The Minnesota Department of Health is not directly notifying residents whose COVID-19 tests come back negative, leaving some people to continue wondering if they have the virus, days after the state cleared its testing backlog.
Delayed test results leave some Minnesotans trapped
The testing backlog is cleared, but some patients are still waiting for results.
Two people who were tested more than a week ago for the virus that causes COVID-19 at facilities in St. Louis Park said they have yet to hear back from anyone about whether their specimens contained the virus. The delay has deepened their sense of isolation in strict quarantine and left them unable to tell acquaintances and bosses whether they're affected.
"I've been waiting since the 14th for these test results. And I'm pissed off," said Travis Krulikosky, 46, of Minneapolis, who has been out of work and under quarantine at home while the results are pending. "I turn on the TV and I see all the tests are done, but I still don't have my results."
State officials declared Sunday that the significant backlog of unprocessed COVID-19 tests from earlier in the month was cleared after Mayo Clinic pitched in to help process untested specimens.
But on Monday, the state Health Department said it was only contacting people whose COVID-19 tests were positive. People whose tests are negative for the virus are supposed to get those results from the health care provider who took the specimen.
"Given the number of tests and the number of positive results, the focus needs to be on notifying positive results first, so we can perform the subsequent investigations," Minnesota Department of Health spokeswoman Julie Bartkey said in an e-mail. "It's simply a matter of capacity."

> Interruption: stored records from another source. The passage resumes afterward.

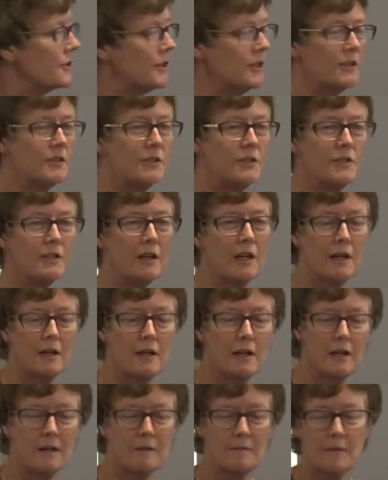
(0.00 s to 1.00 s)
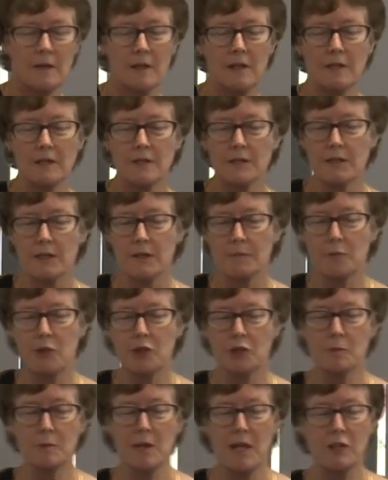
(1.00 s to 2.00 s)
this, um, it's the
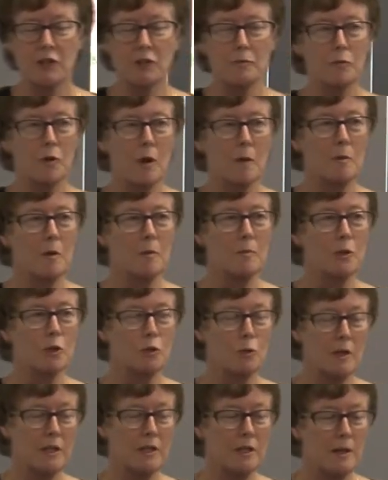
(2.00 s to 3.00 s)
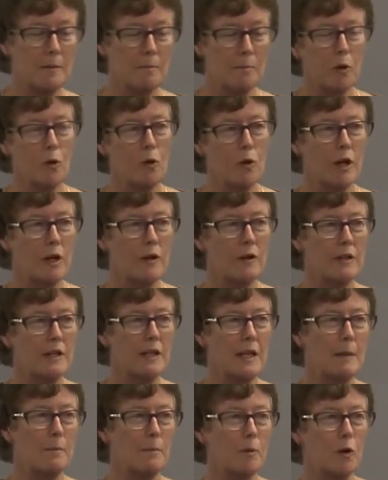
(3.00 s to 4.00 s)
principal agent problem between the employer and
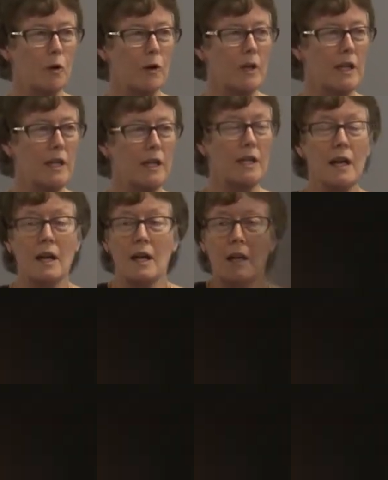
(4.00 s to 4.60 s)
the employee.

And on Tuesday, HealthPartners acknowledged that some of its earliest test specimens are still being processed: "Those early tests that were involved in the delay are at the lab for analysis, which should be completed and communicated within 4 days," HealthPartners spokesman David Martinson said in an e-mail.
Some patients feel stranded.
Krulikosky said his case was probably bronchitis, not COVID-19. He was initially told he'd have his results within two days, which he told his employer. Now it has been more than a week and he still doesn't know what to tell his human resources department.

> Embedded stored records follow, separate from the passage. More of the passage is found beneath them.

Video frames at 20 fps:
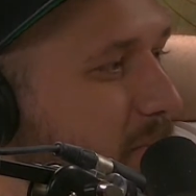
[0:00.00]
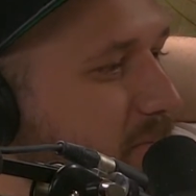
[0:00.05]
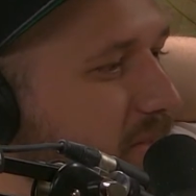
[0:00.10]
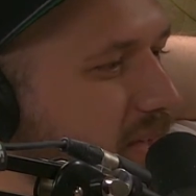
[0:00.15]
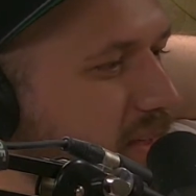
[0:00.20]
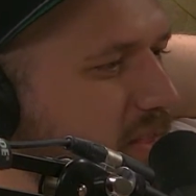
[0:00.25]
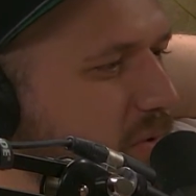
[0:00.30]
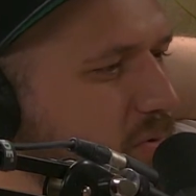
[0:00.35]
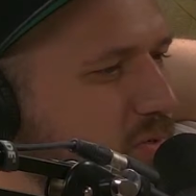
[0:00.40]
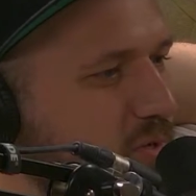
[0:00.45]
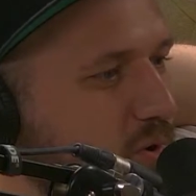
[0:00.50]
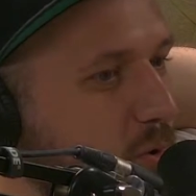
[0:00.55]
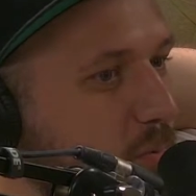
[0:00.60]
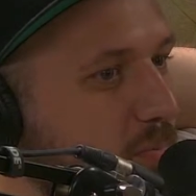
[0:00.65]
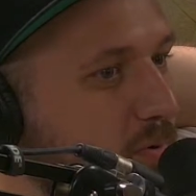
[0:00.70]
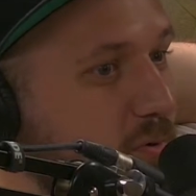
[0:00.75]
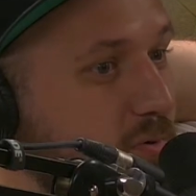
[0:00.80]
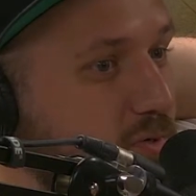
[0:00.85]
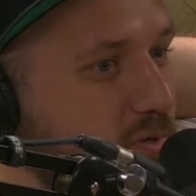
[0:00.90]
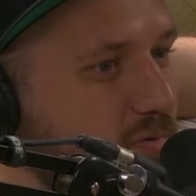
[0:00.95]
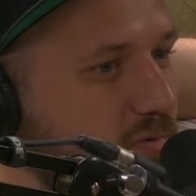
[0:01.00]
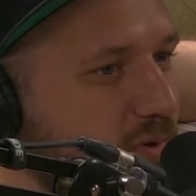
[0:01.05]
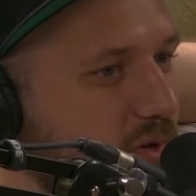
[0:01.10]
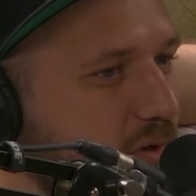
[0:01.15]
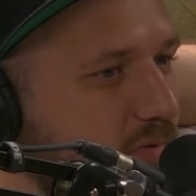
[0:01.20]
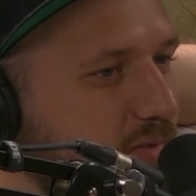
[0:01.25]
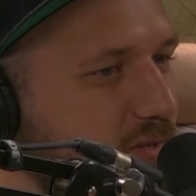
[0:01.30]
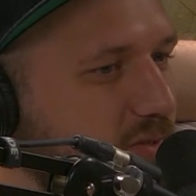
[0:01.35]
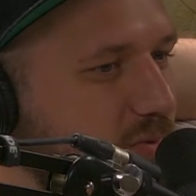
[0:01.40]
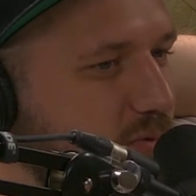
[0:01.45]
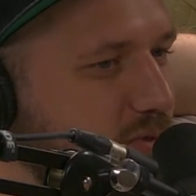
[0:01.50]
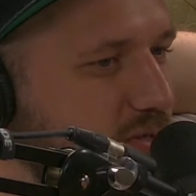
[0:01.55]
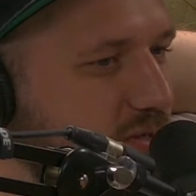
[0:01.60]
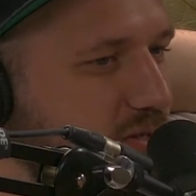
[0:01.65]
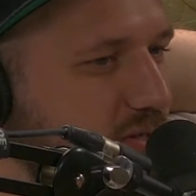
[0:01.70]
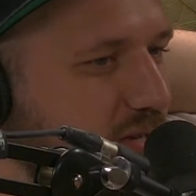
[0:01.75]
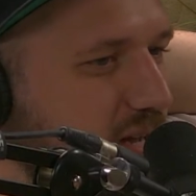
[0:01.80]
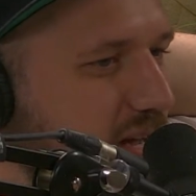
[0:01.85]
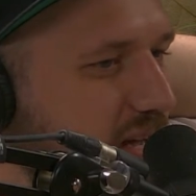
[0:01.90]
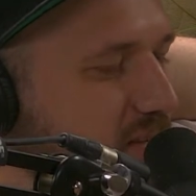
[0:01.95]
And there was no booze involved. This was
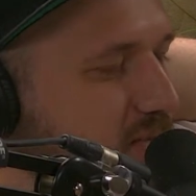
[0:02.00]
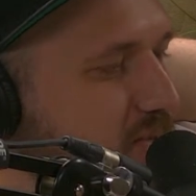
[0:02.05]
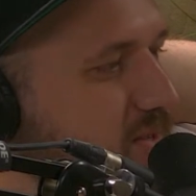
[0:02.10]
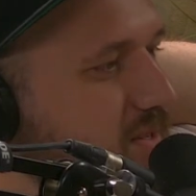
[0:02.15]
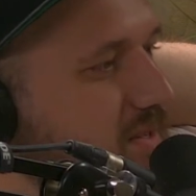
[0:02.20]
just acid.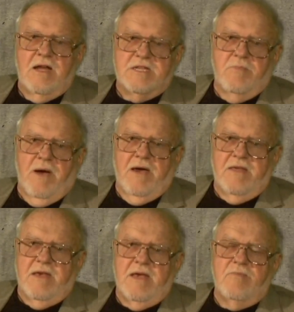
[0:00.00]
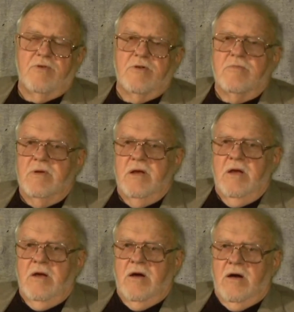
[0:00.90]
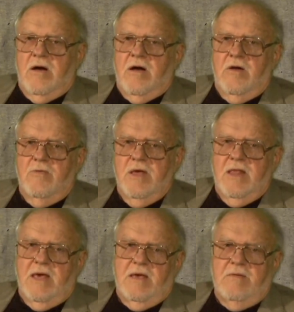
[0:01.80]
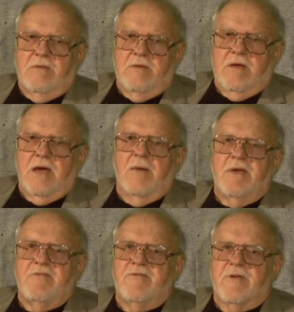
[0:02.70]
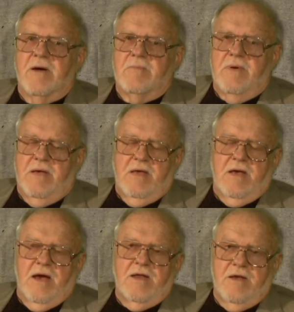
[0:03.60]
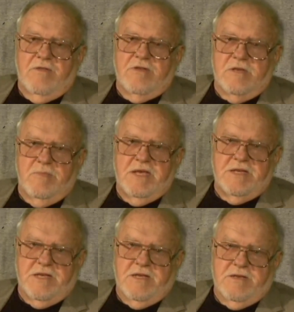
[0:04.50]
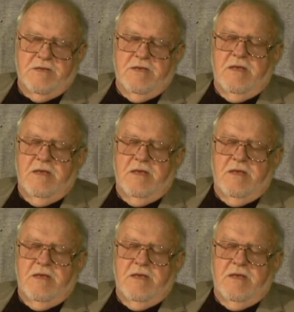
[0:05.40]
launched by the Hebrew are really coming from another species.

Rachel Jackson, 43, of Golden Valley, said she was tested for COVID-19 on March 13 after returning from a trip to southern Texas and experiencing coughing and a fever. Her negative test results from strep and influenza arrived within a day, but her COVID-19 test has never come back.
Jackson said she understands public health officials need to prioritize their resources in dealing with the crisis, and her situation doesn't put her in a high-priority group. That doesn't make it easier to deal with the limitations of a self-quarantine at a personal level.
"From a levelheaded, rational, nonemotional perspective, I don't need to know right now. But there is still that underlying anxiety," Jackson said. "I've been isolated. I haven't touched another human for 11 days — and I'm an extrovert and a hugger. I just want one hug, you know? It's just one of those things that is really difficult."
Jackson and Krulikosky were both tested at facilities run by HealthPartners. A third case reported to the Star Tribune involved a physician tested at a different Twin Cities health system on March 16. Her results remained unknown as well.
HealthPartners also said Tuesday that the large volume of patients who presented with COVID-19-like symptoms early in the outbreak created challenges in processing COVID-19 tests at labs across the country.
"While we have overcome many of these challenges, some of the tests that we obtained early on are still being processed," Martinson said. "Aside from those that were in this early wave of testing, people can expect to receive results in 3 to 4 days."
Although the state Health Department has a laboratory where COVID-19 tests are being processed, the nasal swabs and other test specimens are collected at local health care providers. In some cases, those tests are processed locally, and in others they are forwarded to the state. All positive tests are reported to the state.